Directions for this task —
I would like you to output every record below exactly, apart from the pictures.

Data records —

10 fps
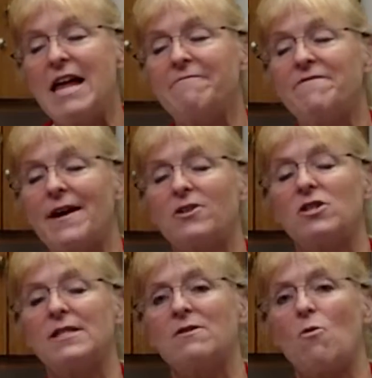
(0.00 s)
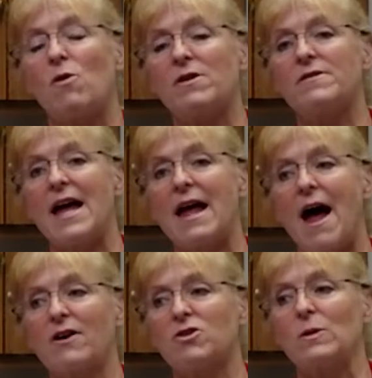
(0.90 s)
infection where they
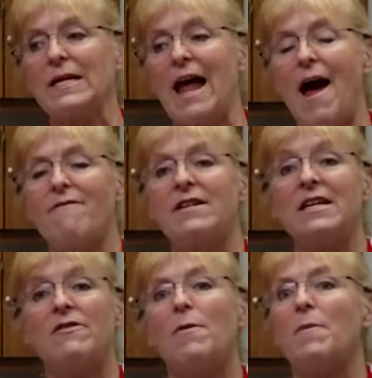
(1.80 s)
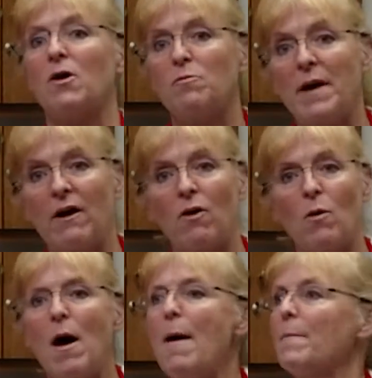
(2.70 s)
actually have it in the bone marrow,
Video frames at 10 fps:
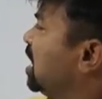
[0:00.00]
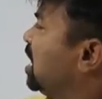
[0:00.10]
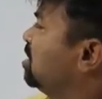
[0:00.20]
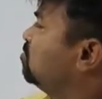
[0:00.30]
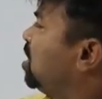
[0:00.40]

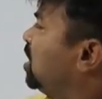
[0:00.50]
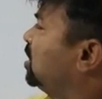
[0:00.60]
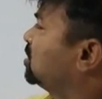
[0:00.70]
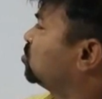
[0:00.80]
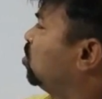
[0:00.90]
n
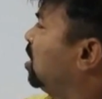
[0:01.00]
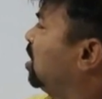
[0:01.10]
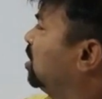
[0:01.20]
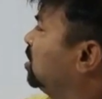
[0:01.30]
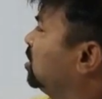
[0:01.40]
minus
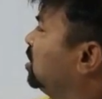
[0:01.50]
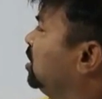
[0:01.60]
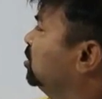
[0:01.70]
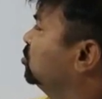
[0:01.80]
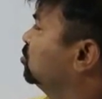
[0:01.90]
1
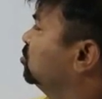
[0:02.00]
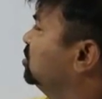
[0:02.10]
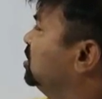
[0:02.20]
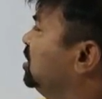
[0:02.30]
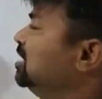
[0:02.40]

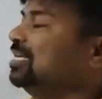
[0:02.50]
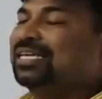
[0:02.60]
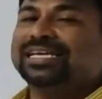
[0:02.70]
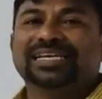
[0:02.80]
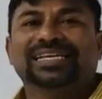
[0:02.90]
into
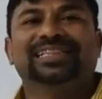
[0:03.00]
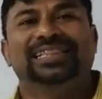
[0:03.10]
d.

The answer —
10 fps
(0.00 s)
(0.90 s)
infection where they
(1.80 s)
(2.70 s)
actually have it in the bone marrow,
Video frames at 10 fps:
[0:00.00]
[0:00.10]
[0:00.20]
[0:00.30]
[0:00.40]

[0:00.50]
[0:00.60]
[0:00.70]
[0:00.80]
[0:00.90]
n
[0:01.00]
[0:01.10]
[0:01.20]
[0:01.30]
[0:01.40]
minus
[0:01.50]
[0:01.60]
[0:01.70]
[0:01.80]
[0:01.90]
1
[0:02.00]
[0:02.10]
[0:02.20]
[0:02.30]
[0:02.40]

[0:02.50]
[0:02.60]
[0:02.70]
[0:02.80]
[0:02.90]
into
[0:03.00]
[0:03.10]
d.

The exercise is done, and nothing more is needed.